Pour la Tunisie, il précise qu’elle a déjà conclu un accord avec la société pharmaceutique américaine Pfizer, et ce, pour recevoir, dans les plus brefs délais, le vaccin Pfizer-BioNTech Covid-19. « Elle disposera d’un potentiel initial de 2 millions de doses de vaccins qui lui seront remises de la part de la firme pharmaceutique américaine et son partenaire allemand à partir du deuxième trimestre de l’année 2021…Cette annonce rassure quant à la capacité de la Tunisie à se positionner dans cette course mondiale à l’acquisition des vaccins », affirme-t-il.
Covax, l’initiative mondiale d’accès aux vaccins
L’OMS vient de lancer Covax, une initiative multilatérale destinée à garantir un accès juste et équitable à l’échelle mondiale, d’accélérer les investissements préliminaires essentiels permettant de fournir des doses de vaccin dès qu’elles sont disponibles. Codirigée par l’Alliance Gavi, la Coalition pour les innovations en matière de préparation aux épidémies (CEPI) et l’OMS, cette initiative, qui réunit aujourd’hui 190 pays, est considérée comme un pas très positif pour accélérer la mise au point et la fabrication de vaccins contre le Covid-19 et d’en assurer un accès juste et équitable, à l’échelle mondiale.

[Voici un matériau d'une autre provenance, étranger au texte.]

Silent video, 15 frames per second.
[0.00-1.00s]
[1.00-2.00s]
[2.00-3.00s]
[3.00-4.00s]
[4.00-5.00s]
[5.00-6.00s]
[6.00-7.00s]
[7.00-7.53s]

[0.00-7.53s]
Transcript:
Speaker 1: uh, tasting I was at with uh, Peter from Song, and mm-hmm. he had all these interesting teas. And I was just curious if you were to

« Grâce à cette initiative, les pays ayant des ressources limitées auront l’accès à différents types de vaccins. Donc, tous les efforts se sont réunis pour construire une vision globale et pouvoir assurer une distribution juste et équitable du vaccin à l’ensemble de la population, tout en commençant par le 20% de la population qui en a besoin à l’échelle internationale », souligne M. Souteyrand.

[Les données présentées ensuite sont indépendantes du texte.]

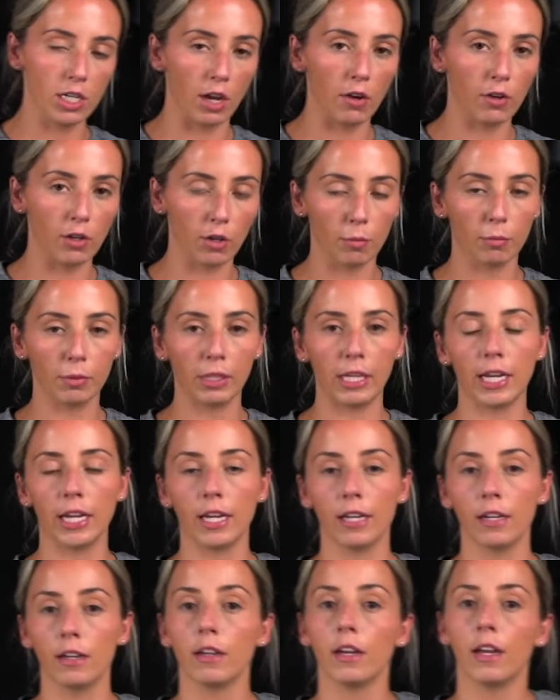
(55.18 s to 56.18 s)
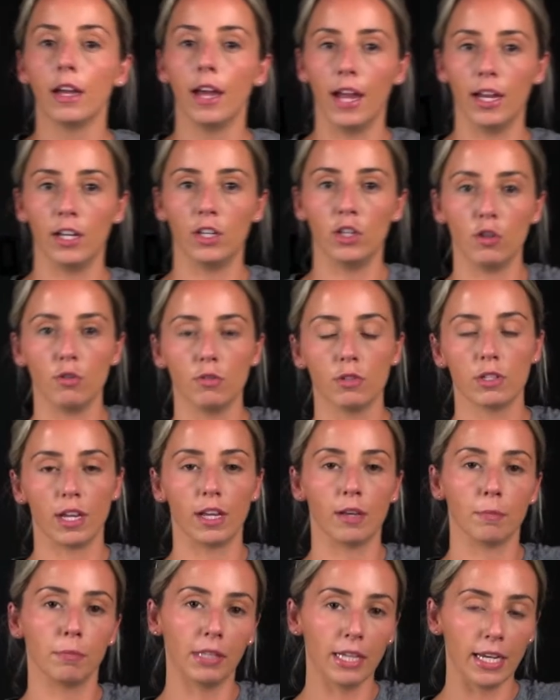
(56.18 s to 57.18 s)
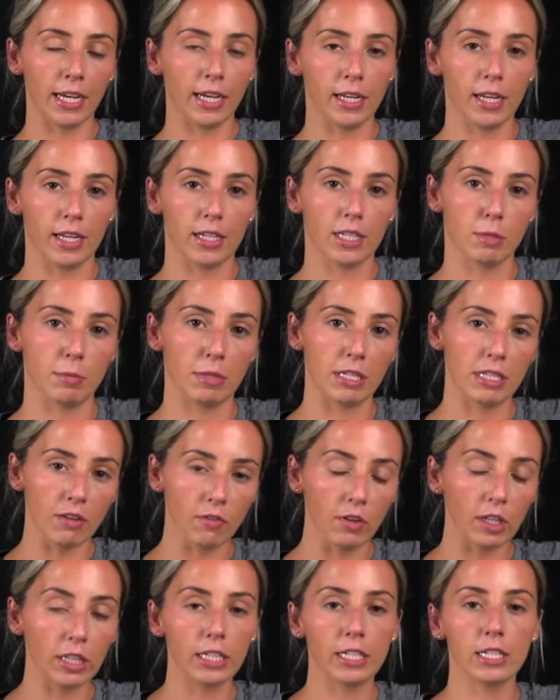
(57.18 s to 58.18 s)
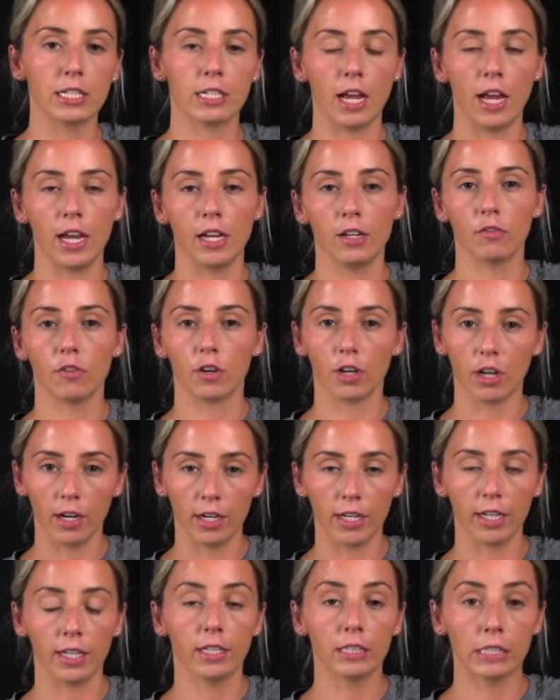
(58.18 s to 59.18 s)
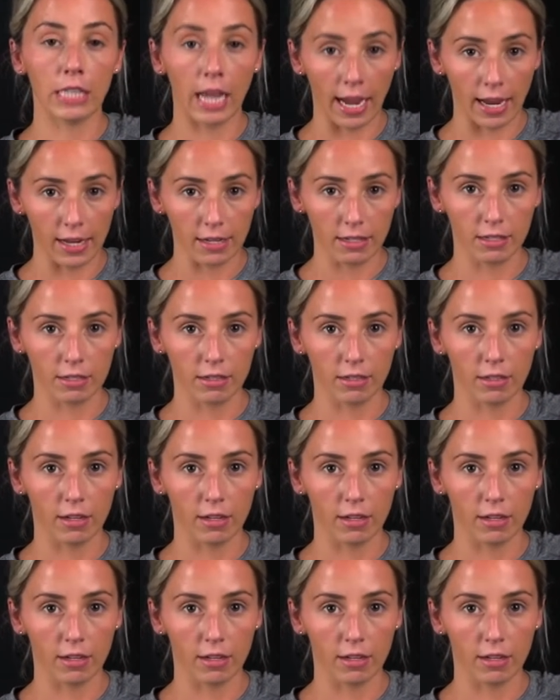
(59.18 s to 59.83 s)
out your blade and use a blade specifically designed for cutting glass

Il évoque, également, l’initiative Advance Market Commitment –AMC- de Covax, qui a comme rôle principal de tirer parti de la puissance et de la portée assurée par la participation des économies à revenu élevé pour faire en sorte que les économies à faible revenu puissent également participer. La garantie de marché (ou Advance Market Commitment de Covax) est, donc, un élément essentiel pour y parvenir, car c’est grâce à ce mécanisme financier innovant que les pays les plus pauvres du monde auront accès aux vaccins Covid-19… Ainsi, par le biais de l’AMC, près d’un milliard de ces doses seront mises à la disposition des populations des 92 économies les plus pauvres.

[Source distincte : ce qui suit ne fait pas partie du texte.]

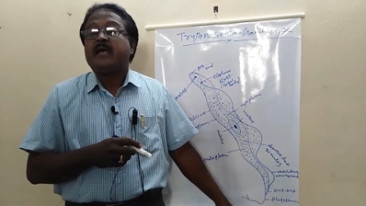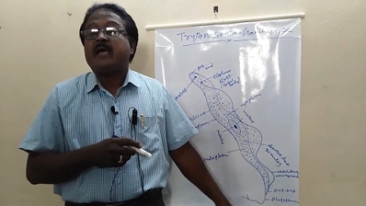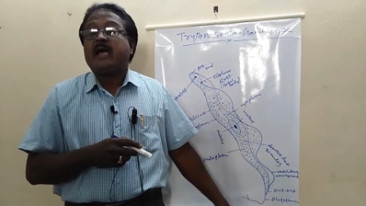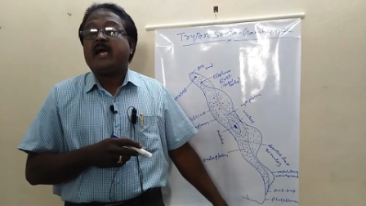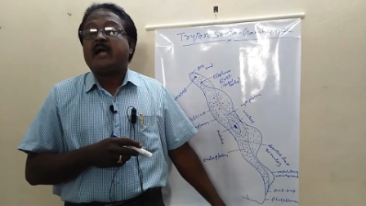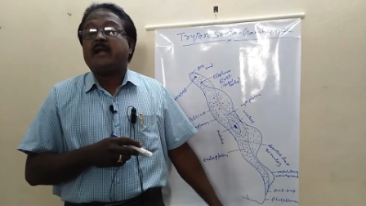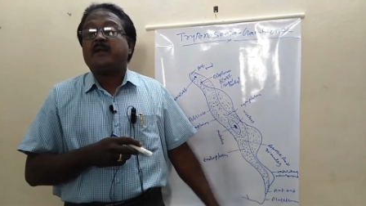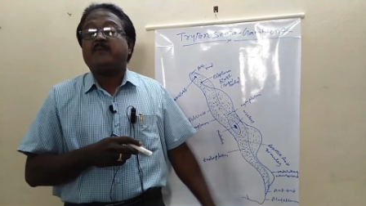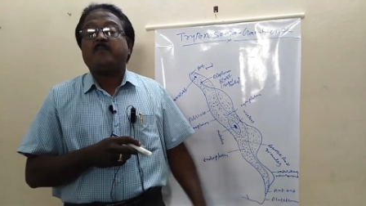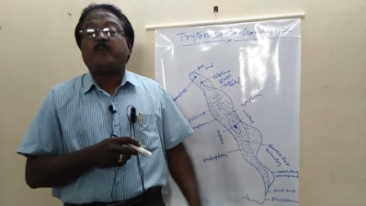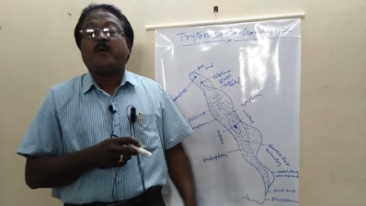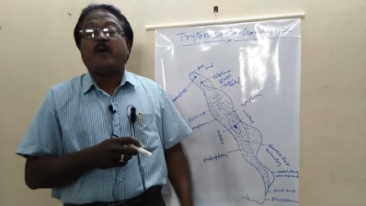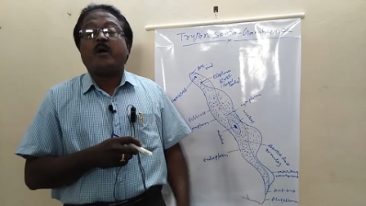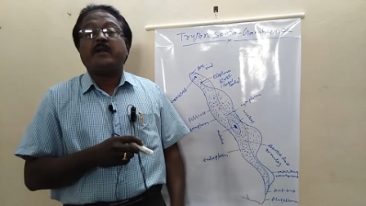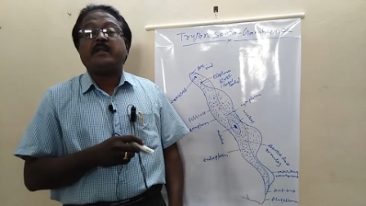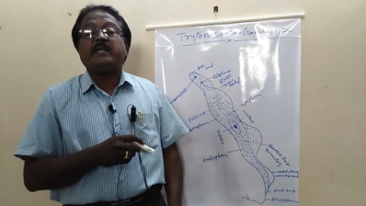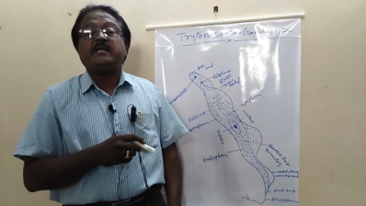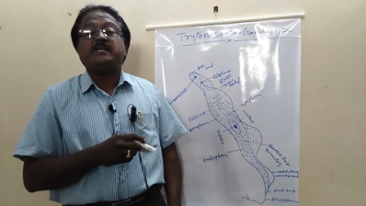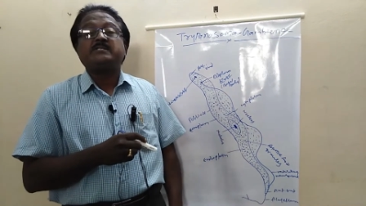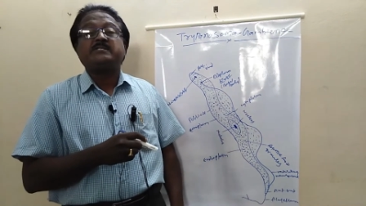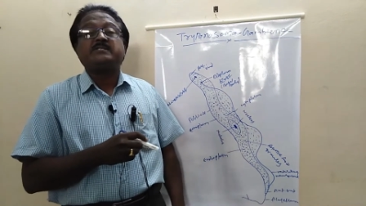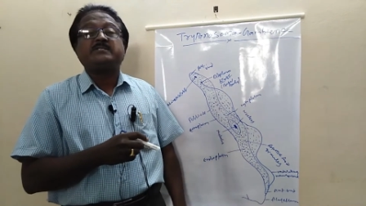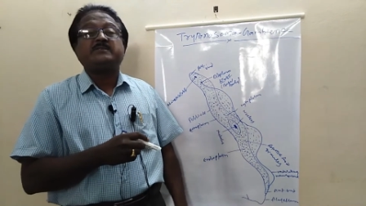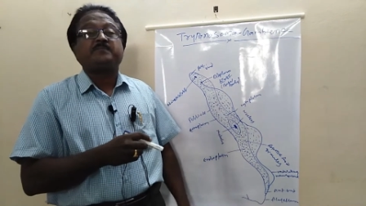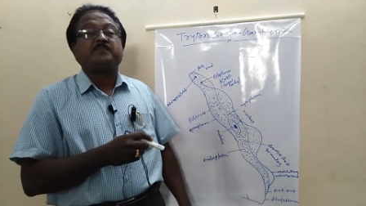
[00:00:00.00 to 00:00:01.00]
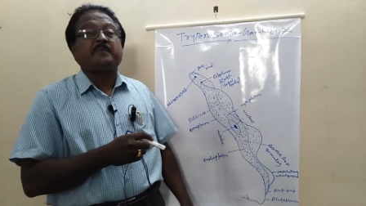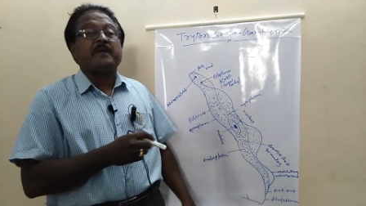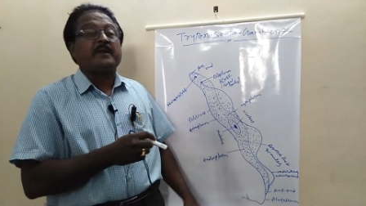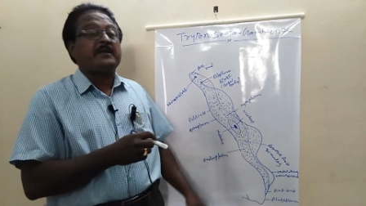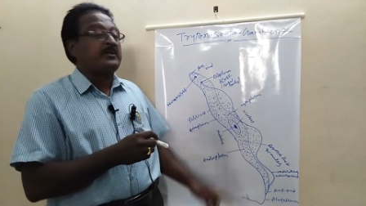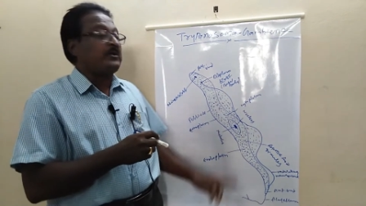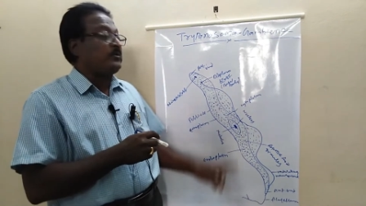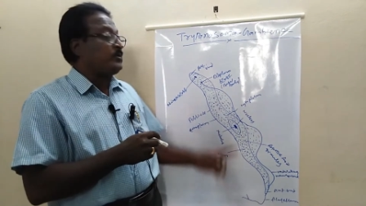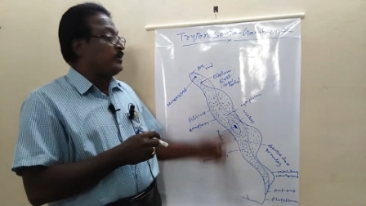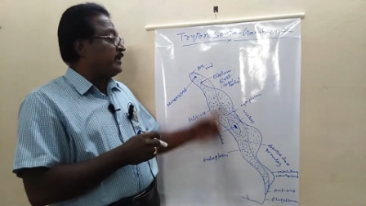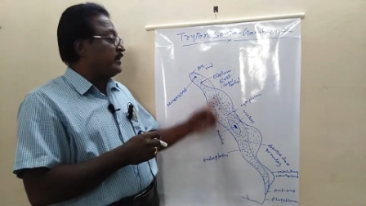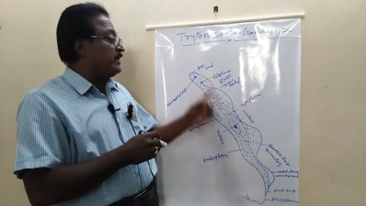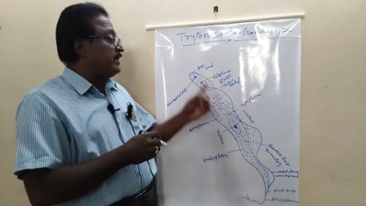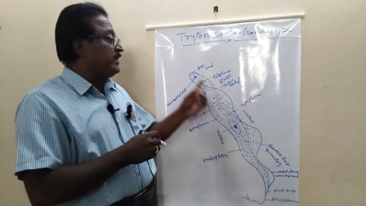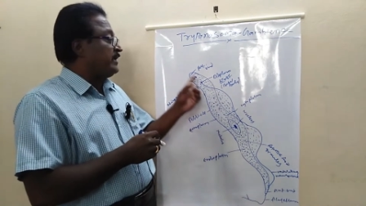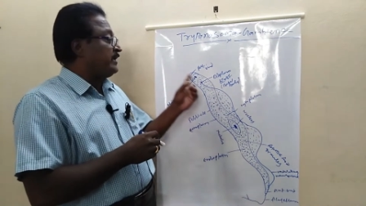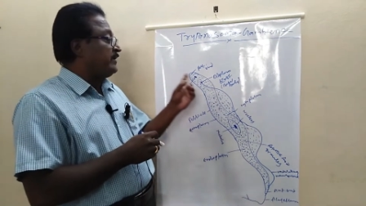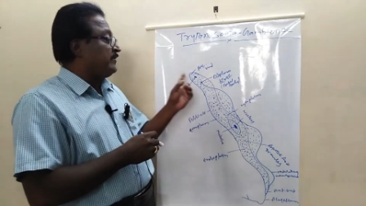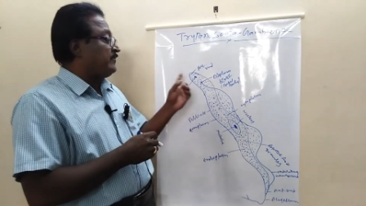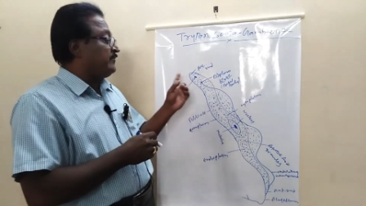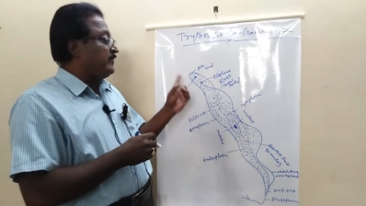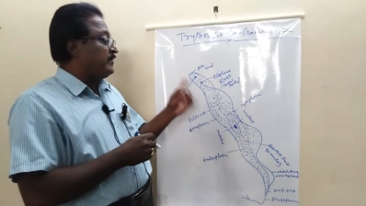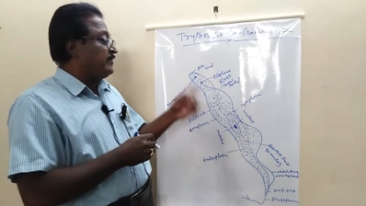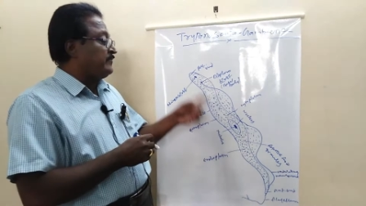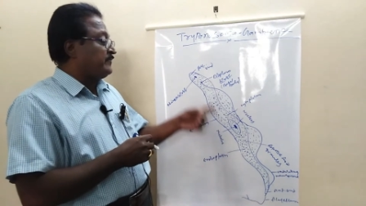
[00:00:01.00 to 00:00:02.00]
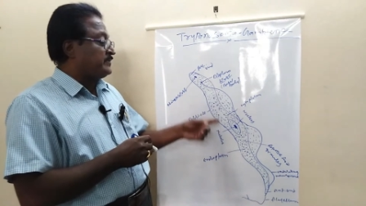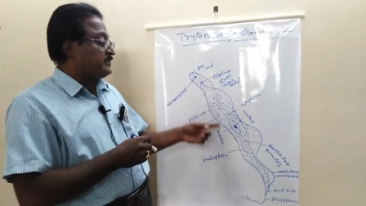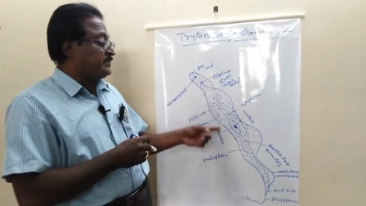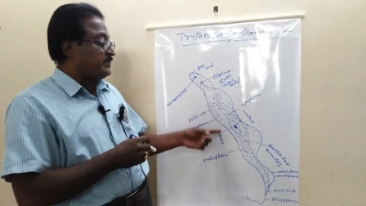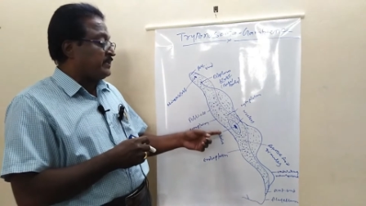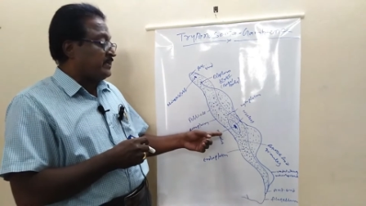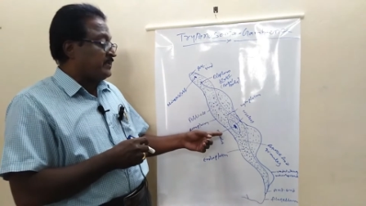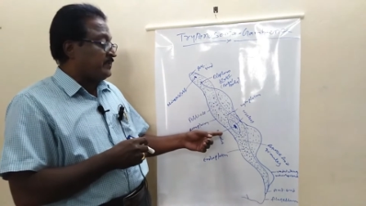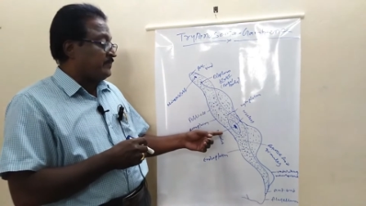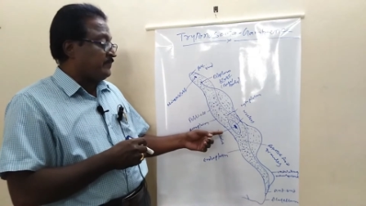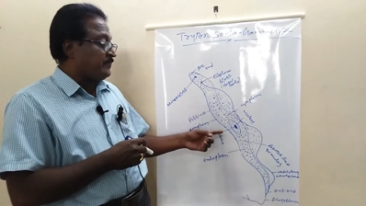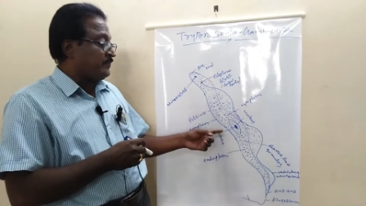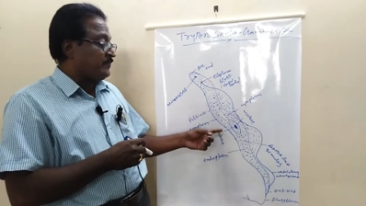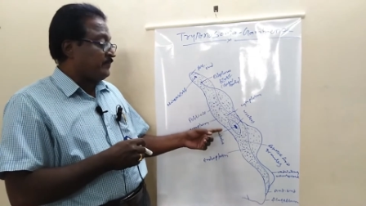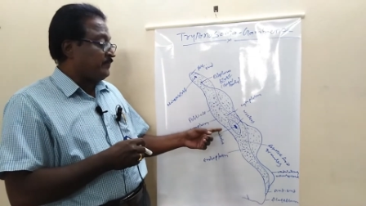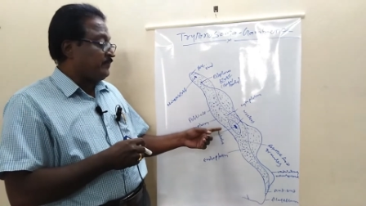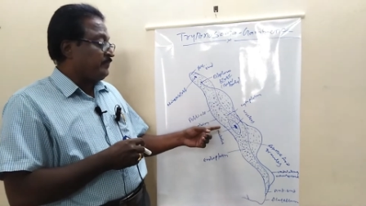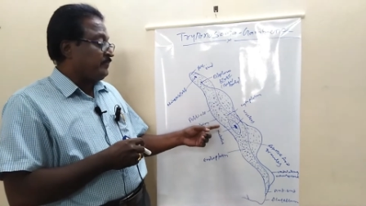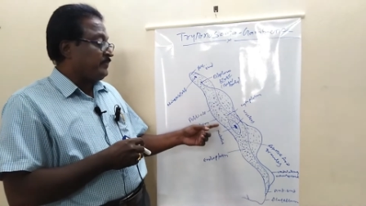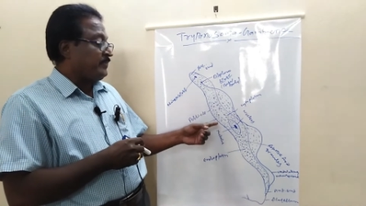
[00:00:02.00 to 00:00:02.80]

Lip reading: and body is particularly when we see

Pour la Tunisie, M.Souteyrand précise qu’elle fait partie de l’AMC et qu’elle est éligible à cette initiative qui va lui permettre d’avoir accès à 20% de vaccin pour la population tunisienne à des tarifs soit très subventionnés, soit gratuits. «Non seulement elle fait partie des pays de l’AMC, la Tunisie a, également, rempli le dossier de demande d’agrément dans le temps, ce qui nie et démentit l’existence de laxisme de la part des autorités concernées. Les étapes ont été franchies avec succès et le pays pourra accéder facilement à ce vaccin qui sera distribué dès qu’il obtient l’autorisation de l’OMS. Mais c’est comme déjà souligné, c’est la complexité des procédures au niveau de l’OMS qui fait retarder l’arrivée du vaccin… », explique encore M.Souteyrand.